BEGIN

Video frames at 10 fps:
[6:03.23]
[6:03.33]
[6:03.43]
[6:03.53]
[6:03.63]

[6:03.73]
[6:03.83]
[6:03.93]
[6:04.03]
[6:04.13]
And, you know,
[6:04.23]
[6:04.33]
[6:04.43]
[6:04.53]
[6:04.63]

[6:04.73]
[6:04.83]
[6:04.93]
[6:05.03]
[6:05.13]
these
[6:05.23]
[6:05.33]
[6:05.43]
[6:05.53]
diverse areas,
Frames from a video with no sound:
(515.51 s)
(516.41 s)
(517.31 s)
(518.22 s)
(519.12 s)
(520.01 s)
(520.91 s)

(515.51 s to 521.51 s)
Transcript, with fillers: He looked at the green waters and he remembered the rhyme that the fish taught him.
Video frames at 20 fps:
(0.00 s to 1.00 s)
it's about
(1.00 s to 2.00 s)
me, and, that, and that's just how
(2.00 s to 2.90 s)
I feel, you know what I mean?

END

From the data above, copy each line where the string "with" appears.

Frames from a video with no sound:
Transcript, with fillers: He looked at the green waters and he remembered the rhyme that the fish taught him.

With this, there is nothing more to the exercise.